Games a plenty: Everyone was very friendly, and getting into a game was very easy

But more important to me, than the friendly environment, were some of the great people that I got to meet. Seeing Youtuber Stuka Joe play Stalingrad: Verdun on the Volga and SPI’s The Plot to Assassinate Hitler game (an extremely cool game that models distance and locations in a very unique way) was just as fun as talking with him about B-17s (AH’sB-17 and Target for Today of course). Discussing the Plot to Assassinate Hitler, (and its loss to history with the downfall of SPI) led to an excellent discussion of wargaming in general. We even discovered that we had a mutual non-gaming friend from over a decade ago!

The Plot to Assasinate Hitler

The Plot to Assassinate Hitler by SPI, an altogether different wargame

Meeting, and playing games, with people from Australia, France, Germany, Canada, the UK, Belgium and Japan was a great time and made me so much more aware of the depth of this hobby. Talking to them in between games at breakfast, lunch or dinner in a truly relaxed environment was just as great. Exchanging email addresses to have that Vassalopponent for that game no one else in your state (or country) has the time to play is priceless.

Stalingrad Verdun on the Volga

Stalingrad: Verdun on the Volga, talking the ins and outs of this Campaign with Stuka Joe

 

The Seminars

While at ConsimWorld Expo I attended just about every seminar. Most were updates from the game companies. The head of GMT gave those of us in attendance a “State of GMT” complete with updates from the GMT developers present. The head of VPG did the same, a full and candid moment that I truly appreciated. It was a truly eye-opening experience into the industry side of gaming, beyond just simply appreciating the games.

I talked with designers about their playtests, if I didn’t get to play them myself, and received great insight into what motivated them to make their game in the first place. It was hard not to fanboy it up, to be honest. And I cannot say if I am disappointed or not that I didn’t get photos with my favorite personalities, (or a signed rulebook). I didn’t, but I certainly was excited enough. However, in the moment, I just wanted to listen and take in all the passion and experience for this hobby in one ballroom. And I wasn’t the only one. Over 50 newcomers were in attendance this year, so I was just one of many and it was a truly fun time to rub elbows with some of the leading names in the table-top games industry.

As of this writing, I have yet to finish my move and transition, so that has been my excuse to not reach out to most of the people I met and exchanged emails with while at ConsimWorld Expo. But it is my great hope to complete that task. I don’t expect to start up pen-pals, but when I need a Vassalopponent or want to play that great new game at next year’s ConsimWorld Expo, I will have those connections. And I do plan to attend, and keep attending, because I have found the convention that I want to keep making the commitment to attend.

VPG Corner playing Chariot Rome

The VPG corner playing Chariots Rome, making new friends and having fun

 

Conclusion

I was interested in only in showing up to play a game (a great game I can now say from experience), made the commitment to attend because of the prizes, big names and big games I would get to play, and I am coming back because of the wisdom, experience and friendships that make ConsimWorld Expo so great.
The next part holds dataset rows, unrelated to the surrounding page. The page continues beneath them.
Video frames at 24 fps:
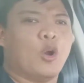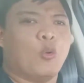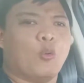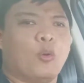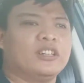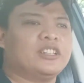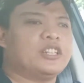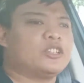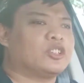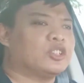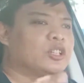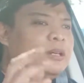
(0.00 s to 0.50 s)

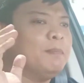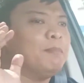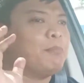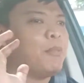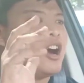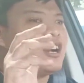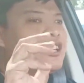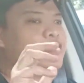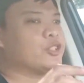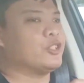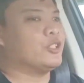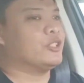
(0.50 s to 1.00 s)
Well, the term
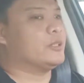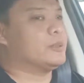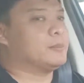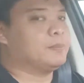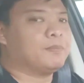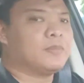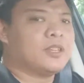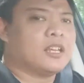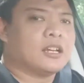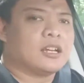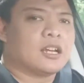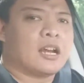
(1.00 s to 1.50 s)
boxer
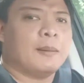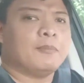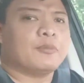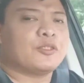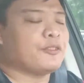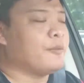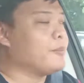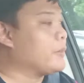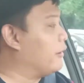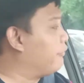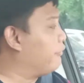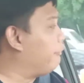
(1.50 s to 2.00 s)

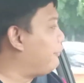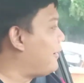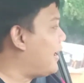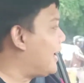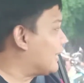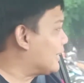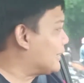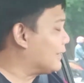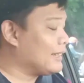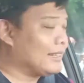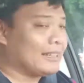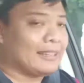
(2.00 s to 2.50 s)
comes from the
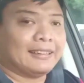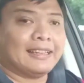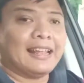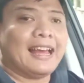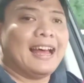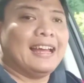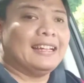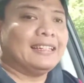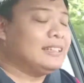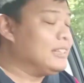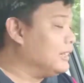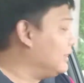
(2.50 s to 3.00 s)
fact
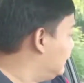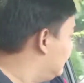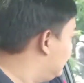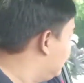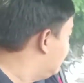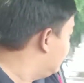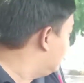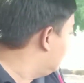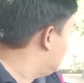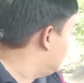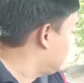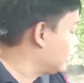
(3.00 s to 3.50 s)
that
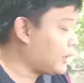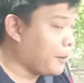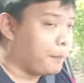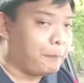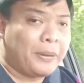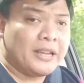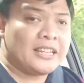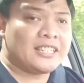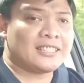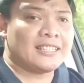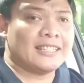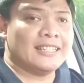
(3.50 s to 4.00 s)
the
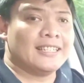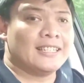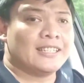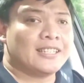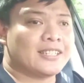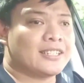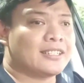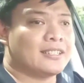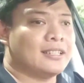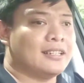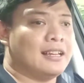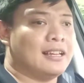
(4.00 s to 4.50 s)
pistons
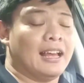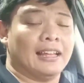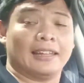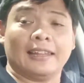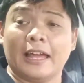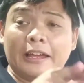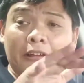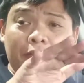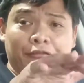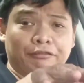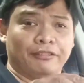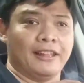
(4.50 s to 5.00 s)

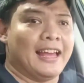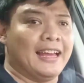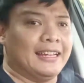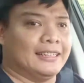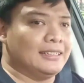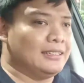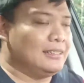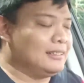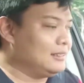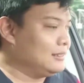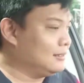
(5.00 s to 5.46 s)
lie flat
If you have a deeper interest in the board game industry, really like wargames, really like monster games, really like meeting cool people, actually want to play “that” game on your shelf, or really just like the hobby, I encourage you to come to ConsimWorld Expo in 2019. And from what I hear, Expo 2020 is going to be even grander! John Kranz and crew really do an outstanding job making everyone feel welcome and setting up a truly classy event. I am very happy to have found out about ConsimWorld Expo, grateful for the experience, and still incredibly excited about the cool games I brought back with me!